Task description ▸
Below are the entries. Print only the lines starting at the one with "[0:00.00-0:01.00]" and ending at the one with "Transcript: I guess", exactly, with no pictures.

[Dataset records]

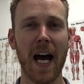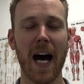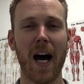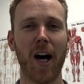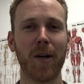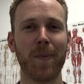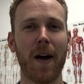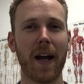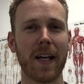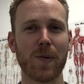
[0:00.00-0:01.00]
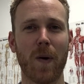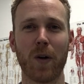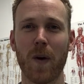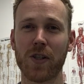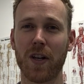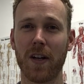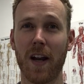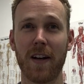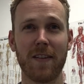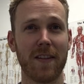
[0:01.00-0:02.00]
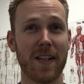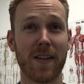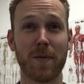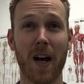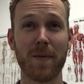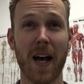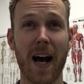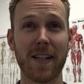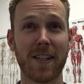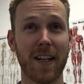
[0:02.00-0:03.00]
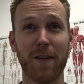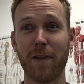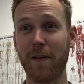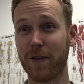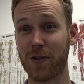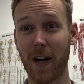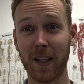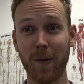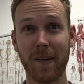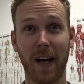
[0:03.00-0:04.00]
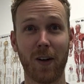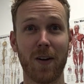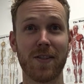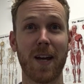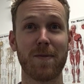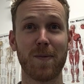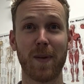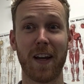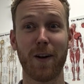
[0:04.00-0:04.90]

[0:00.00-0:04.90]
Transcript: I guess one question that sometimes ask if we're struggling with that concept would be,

--

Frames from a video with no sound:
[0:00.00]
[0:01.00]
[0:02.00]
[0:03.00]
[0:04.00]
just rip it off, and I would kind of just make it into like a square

Answer to this task ▸
[0:00.00-0:01.00]
[0:01.00-0:02.00]
[0:02.00-0:03.00]
[0:03.00-0:04.00]
[0:04.00-0:04.90]

[0:00.00-0:04.90]
Transcript: I guess one question that sometimes ask if we're struggling with that concept would be,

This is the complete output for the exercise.